Os terreiros Ilê Axé Alarabede, no Engenho Velho da Federação, e Hunkpame Kare Lewi, em Cajazeiras, recebem nos dias 18 e 19 de julho a programação do Projeto Okàn Dúdú – Conectando Terreiros, iniciativa que promove rodas de conversa e oficinas voltadas ao protagonismo das mulheres negras no Candomblé. As atividades são gratuitas e integram o Circuito Mulheres Negras em Movimento 2026, realizado pela Prefeitura de Salvador, por meio da Secretaria Municipal de Cultura e Turismo (Secult), no âmbito do programa Salvador Capital Afro.

A programação reúne lideranças religiosas, artistas e integrantes das comunidades de terreiro para debater temas como preservação das tradições afro-brasileiras, protagonismo feminino, economia criativa, saúde mental e o cuidado com as mulheres mais velhas das comunidades.

Idealizado pela jornalista Laísa Gabriela de Sousa, o Okàn Dúdú foi criado em 2022 com o objetivo de ampliar o reconhecimento das religiões de matriz africana por meio da comunicação. Desde então, o projeto realiza entrevistas, coberturas jornalísticas, rodas de conversa, oficinas e produção de conteúdo voltados à valorização das histórias, práticas e saberes dos povos de terreiro.

Nesta edição, as atividades dialogam com o tema “Do Corre à Plenitude”, que propõe uma reflexão sobre o direito das mulheres negras ao descanso, ao bem viver, à memória e à construção de novos horizontes para além da lógica da sobrevivência.

A programação começa na sexta-feira (18), no Ilê Axé Alarabede, com a roda de conversa “O papel das mulheres pretas como lideranças no Candomblé e sua importância para a comunidade”, realizada em parceria com o projeto Samba D’Ayó. O encontro contará com a participação de Altamira Simões e Amana Simões. Em seguida, a escritora Lorena Lacerda ministra uma oficina de poesia voltada à valorização das experiências das mulheres negras por meio da escrita.

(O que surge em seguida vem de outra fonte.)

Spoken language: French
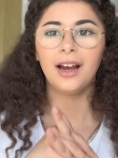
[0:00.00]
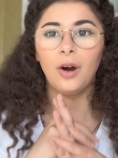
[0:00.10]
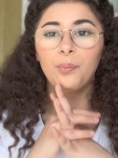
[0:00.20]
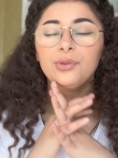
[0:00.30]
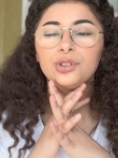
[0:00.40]
En
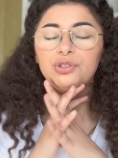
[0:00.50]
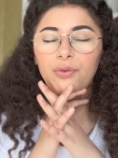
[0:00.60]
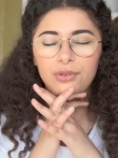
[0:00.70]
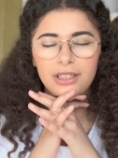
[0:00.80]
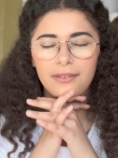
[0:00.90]
plus, je vais
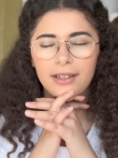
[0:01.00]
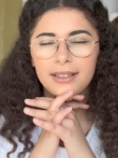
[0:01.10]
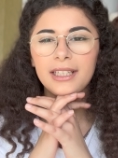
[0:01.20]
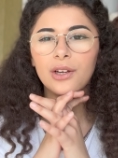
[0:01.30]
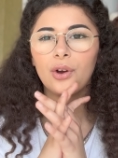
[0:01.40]
vous dire la
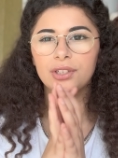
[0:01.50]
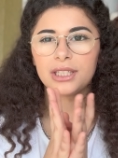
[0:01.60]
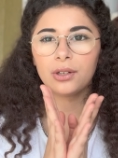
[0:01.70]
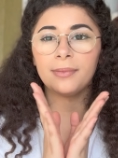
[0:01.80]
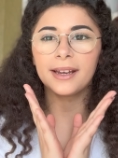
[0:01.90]
vérité, quand j'étais
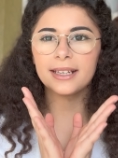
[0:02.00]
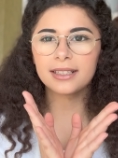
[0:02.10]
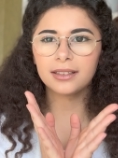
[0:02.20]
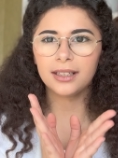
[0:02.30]
dans le magasin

No sábado (19), as atividades seguem no Hunkpame Kare Lewi com a roda de conversa “Como manter o legado ancestral vivo através das novas gerações?”, que reunirá Deré Oyagenan, Lindiwe Onawale e integrantes da comunidade para discutir a transmissão dos saberes tradicionais diante das transformações sociais. O encerramento será com uma oficina de toques sagrados ministrada pela Egbon Emily Vitória.

Segundo Laísa Gabriela, a participação do projeto no Circuito Mulheres Negras em Movimento amplia a visibilidade das iniciativas desenvolvidas pelas comunidades de terreiro.

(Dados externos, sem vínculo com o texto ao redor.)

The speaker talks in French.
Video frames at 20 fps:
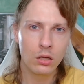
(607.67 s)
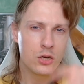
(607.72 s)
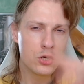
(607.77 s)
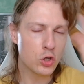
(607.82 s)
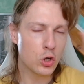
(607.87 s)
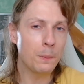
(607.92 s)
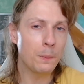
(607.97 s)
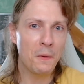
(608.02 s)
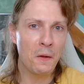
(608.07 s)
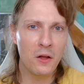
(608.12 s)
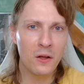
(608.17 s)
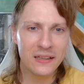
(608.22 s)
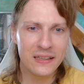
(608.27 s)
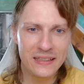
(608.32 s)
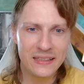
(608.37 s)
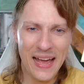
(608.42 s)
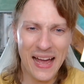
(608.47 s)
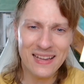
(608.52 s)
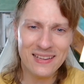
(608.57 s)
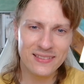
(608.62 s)
Je comprends rien
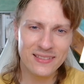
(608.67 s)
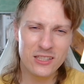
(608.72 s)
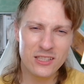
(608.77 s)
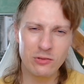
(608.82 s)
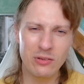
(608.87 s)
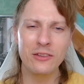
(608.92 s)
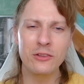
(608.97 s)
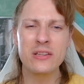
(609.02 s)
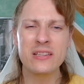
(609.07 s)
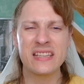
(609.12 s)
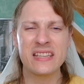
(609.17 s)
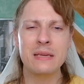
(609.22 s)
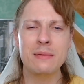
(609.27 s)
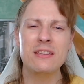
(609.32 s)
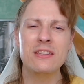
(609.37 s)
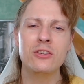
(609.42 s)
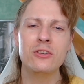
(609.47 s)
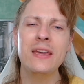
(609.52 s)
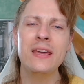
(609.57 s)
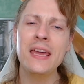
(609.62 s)
à cette histoire de
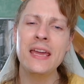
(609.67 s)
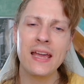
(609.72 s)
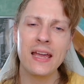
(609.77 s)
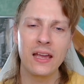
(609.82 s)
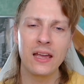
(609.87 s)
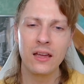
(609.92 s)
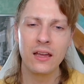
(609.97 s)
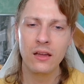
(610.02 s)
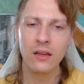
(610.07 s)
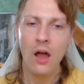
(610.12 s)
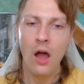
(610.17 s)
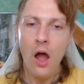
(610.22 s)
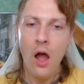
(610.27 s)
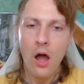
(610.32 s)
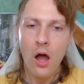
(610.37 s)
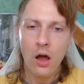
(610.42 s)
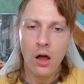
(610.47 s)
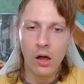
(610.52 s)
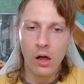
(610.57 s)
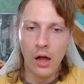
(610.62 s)
ski
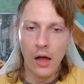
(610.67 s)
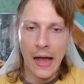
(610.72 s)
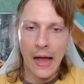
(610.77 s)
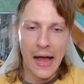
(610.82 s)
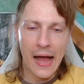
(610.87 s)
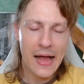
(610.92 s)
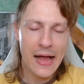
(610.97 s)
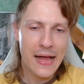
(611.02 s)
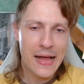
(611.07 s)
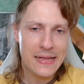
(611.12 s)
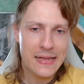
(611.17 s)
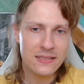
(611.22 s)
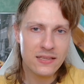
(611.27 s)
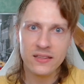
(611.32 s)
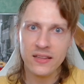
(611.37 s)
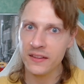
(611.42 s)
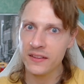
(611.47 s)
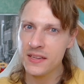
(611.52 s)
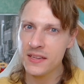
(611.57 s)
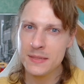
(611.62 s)
ah,
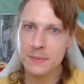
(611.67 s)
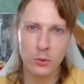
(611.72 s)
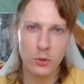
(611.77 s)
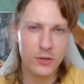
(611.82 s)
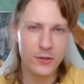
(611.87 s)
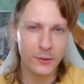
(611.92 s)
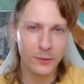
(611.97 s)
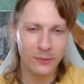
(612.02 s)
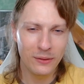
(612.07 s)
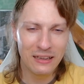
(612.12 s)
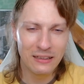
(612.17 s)
c'est un espion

“Manter projetos culturais em atividade e sem recurso financeiro é um grande desafio. Poder realizar essas ações com o Okàn Dúdú e o Samba D’Ayó, por meio do Circuito Mulheres Negras em Movimento, nos coloca em evidência e amplia os olhares sobre as construções feitas por mulheres negras, abordando temas que vão além do racismo”, afirma.

As inscrições para a programação podem ser realizadas gratuitamente por meio de formulário online.

Serviço

Projeto Okàn Dúdú – Conectando Terreiros

18 de julho (sexta-feira)

  • Local: Ilê Axé Alarabede – Engenho Velho da Federação
  • 9h30: Roda de conversa O papel das mulheres pretas como lideranças no Candomblé e sua importância para a comunidade
  • 11h: Oficina de poesia com Lorena Lacerda

19 de julho (sábado)

  • Local: Hunkpame Kare Lewi – Cajazeiras
  • 13h30: Roda de conversa Como manter o legado ancestral vivo através das novas gerações?